For performance reasons, the program treats boneMatrix as an array of float4 vectors rather than an array of float3x4 matrices. The matrixIndex array contains floating-point values instead of integers, and so the addressing of a single array of vectors is more efficient than accessing an array of matrices.
There is definitely a performance implication for using an array matrices, personally I can see two reasons for this. Memory layout and index calculations.
Generally speaking contiguous memory layout is much faster to access than non-contiguous memory layout. It's a common practice to flatten 2D arrays into 1D arrays. As noted the implication is that it leaks the implementation so you have to handle this fact by changing the indexing.

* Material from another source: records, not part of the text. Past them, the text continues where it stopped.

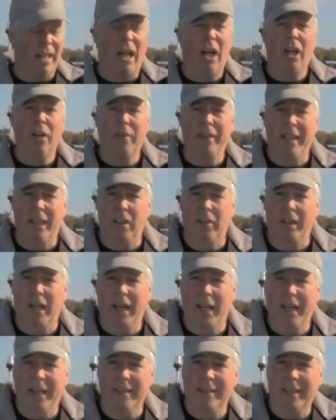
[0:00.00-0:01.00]
a hungry little
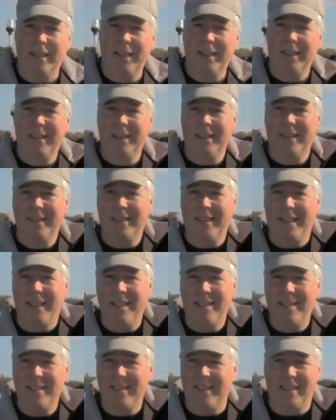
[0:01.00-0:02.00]
guy, isn't he? See,
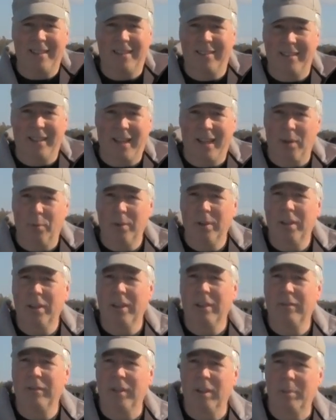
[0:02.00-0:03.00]
he's just a little guy. We're
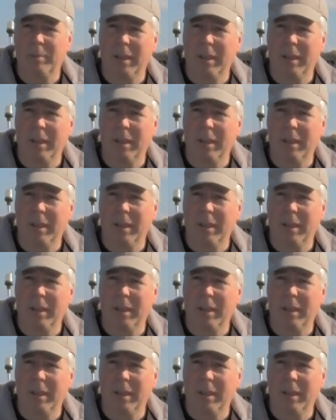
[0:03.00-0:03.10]
looking for the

But I can be wrong, I suspect that the matrix implementation in Cg language actually a 1D array. So this brings us to the second point, if the implementation in Cg of a matrix is actually a 1D array the only different between using an array of matrices or array of vectors (flattened matrix) is actually the index calculation, given in the article they are using floating point to calculate the index and a single precision floating point multiply, add, and multiply-add take 4 clock cycles per warp. The arrays of vectors only needs one index the array of matrices need two, this leads to less instructions per lookup, and remember in shaders every instruction matters.
Update regarding your question in the comments:
But according to the code, they actually convert the vectors back to matrices in the for loop. Isn't that be more efficient to do something like using an array of matrices and index it directly to get the model matrix? It will be only one indexing instead of three when constructing the model matrix.
What you said makes sense, what I speculate is that the compiler will notice that boneMatrix doesn't change. So the compiler won't allocate a new matrix and just reference the old values, so it's not actually constructing a new matrix just aliasing the vectors to be able to use matrix operations. But how can we be sure? someone need to check the generated code..
Update: this has been confirmed by @EternalWind (check the comments) the compiler doesn't construct a new matrix but actually reference the vectors, moreover it was able to vectorize the operation using dot product.